YOUR GOAL:
Your answer must be the exact lines from the one with "[9:14.80-9:15.70]" to the end of the data, both included, with no pictures.

Collected data
:::::

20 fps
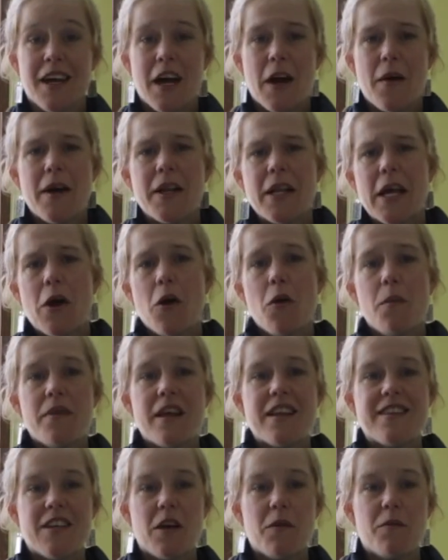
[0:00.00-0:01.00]
All right, I hope
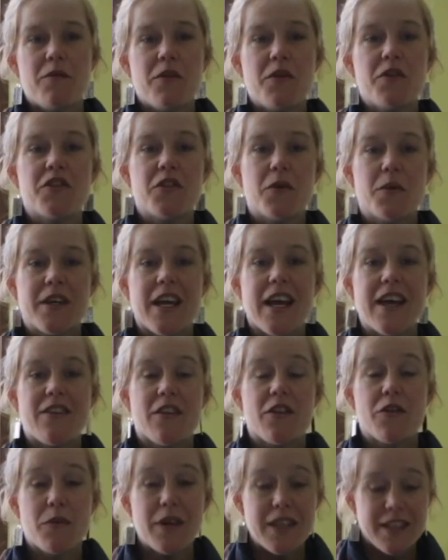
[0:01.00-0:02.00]
that's helpful. So again,
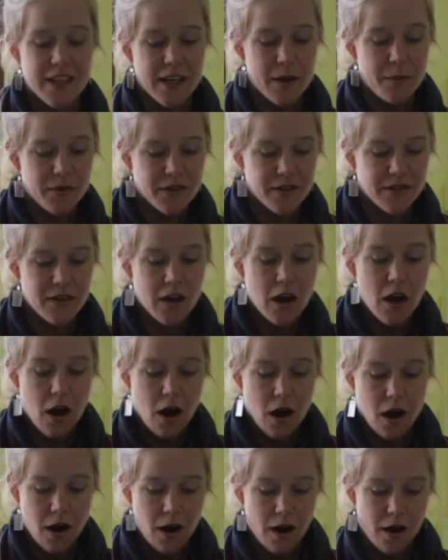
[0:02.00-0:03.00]
the 3 tips
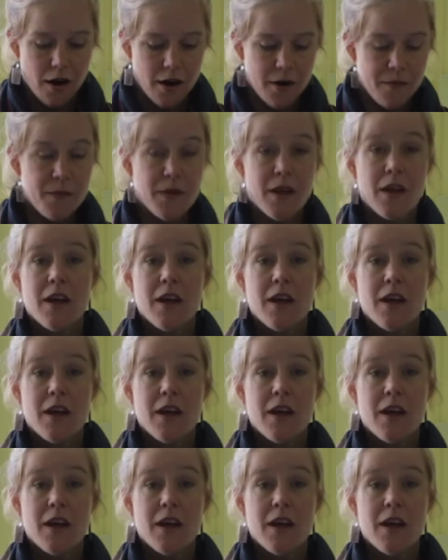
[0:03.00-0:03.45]
are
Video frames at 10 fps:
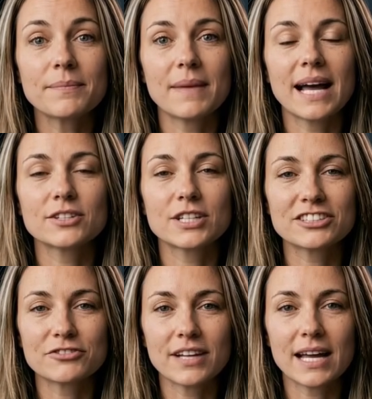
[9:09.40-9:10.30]

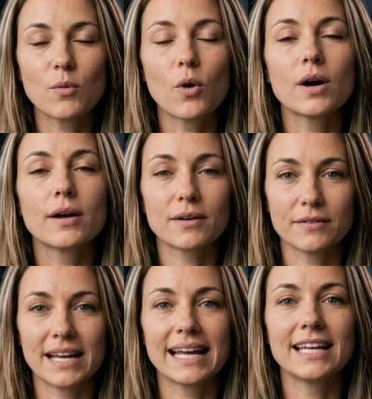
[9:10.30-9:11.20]
Patrick's framework
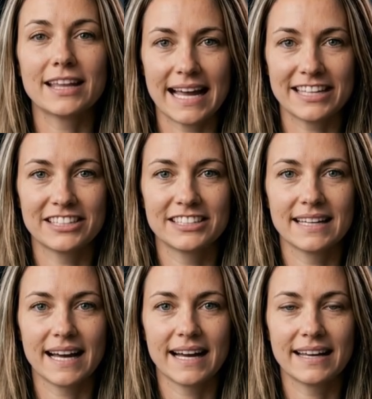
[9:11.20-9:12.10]
recognizes
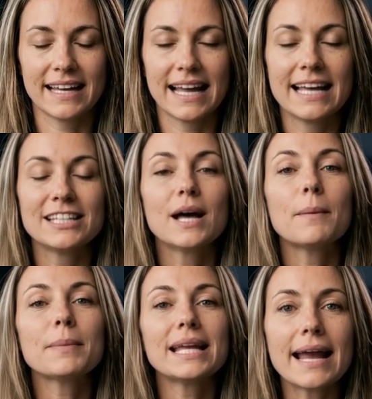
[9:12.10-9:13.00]
that
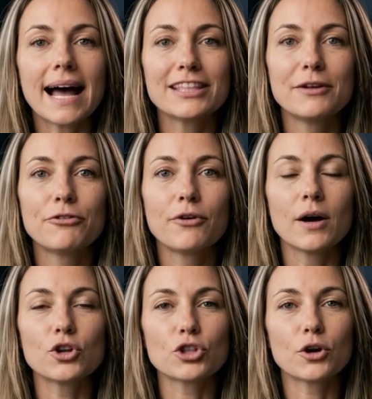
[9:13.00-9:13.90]
XRP has a
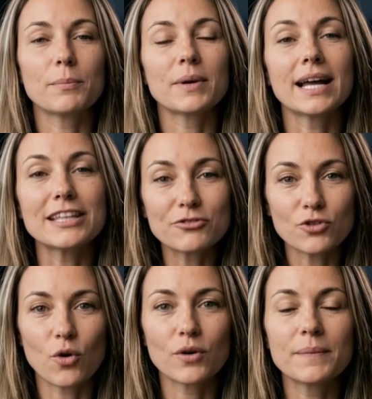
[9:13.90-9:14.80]
functional price
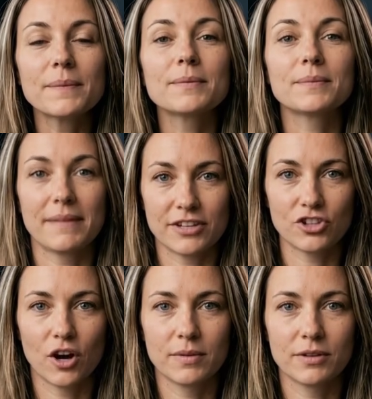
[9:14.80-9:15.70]
floor,
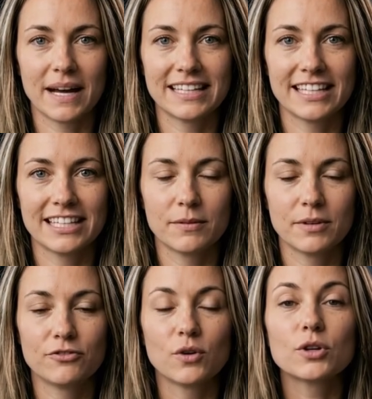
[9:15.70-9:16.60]
determined by
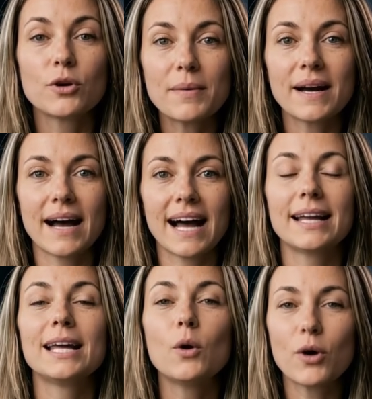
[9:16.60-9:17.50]
settlement volume and
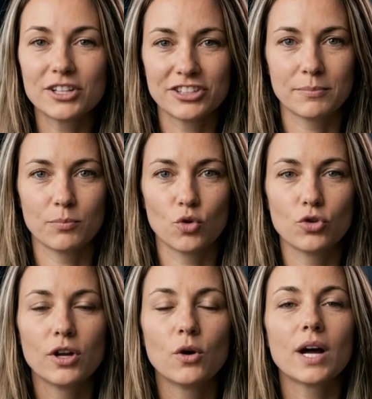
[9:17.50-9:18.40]
liquidity pool
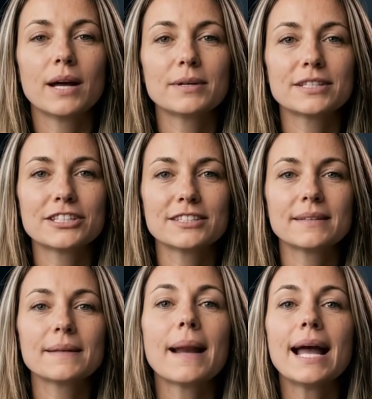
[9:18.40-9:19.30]
requirements.
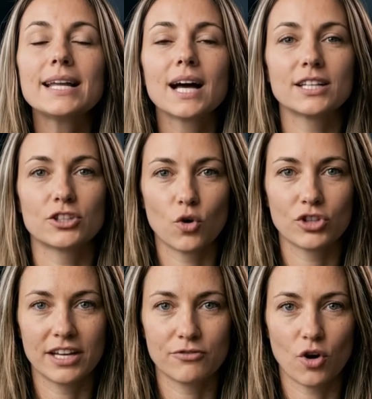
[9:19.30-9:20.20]
At current
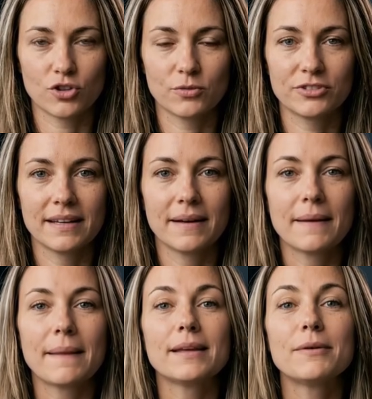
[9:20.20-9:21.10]
ODL volumes,
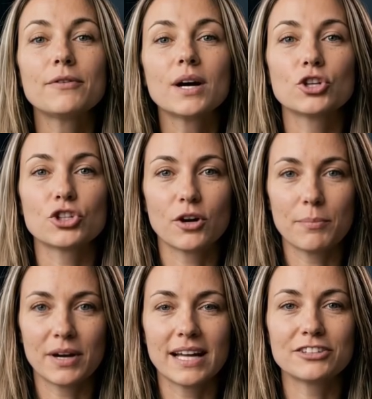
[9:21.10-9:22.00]
the functional
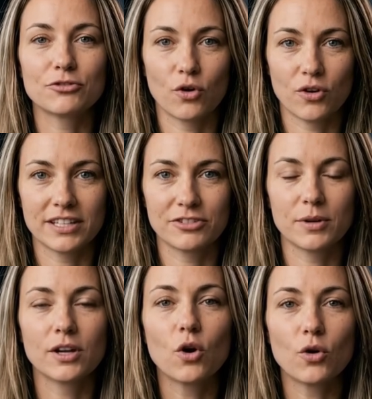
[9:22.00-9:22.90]
price floor is
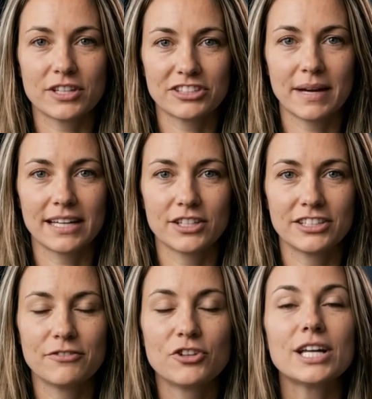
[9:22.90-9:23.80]
below the
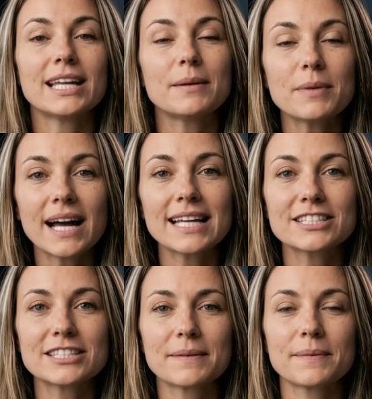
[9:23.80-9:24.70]
speculative trading price,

:::::

SOLUTION TO THIS EXERCISE:
[9:14.80-9:15.70]
floor,
[9:15.70-9:16.60]
determined by
[9:16.60-9:17.50]
settlement volume and
[9:17.50-9:18.40]
liquidity pool
[9:18.40-9:19.30]
requirements.
[9:19.30-9:20.20]
At current
[9:20.20-9:21.10]
ODL volumes,
[9:21.10-9:22.00]
the functional
[9:22.00-9:22.90]
price floor is
[9:22.90-9:23.80]
below the
[9:23.80-9:24.70]
speculative trading price,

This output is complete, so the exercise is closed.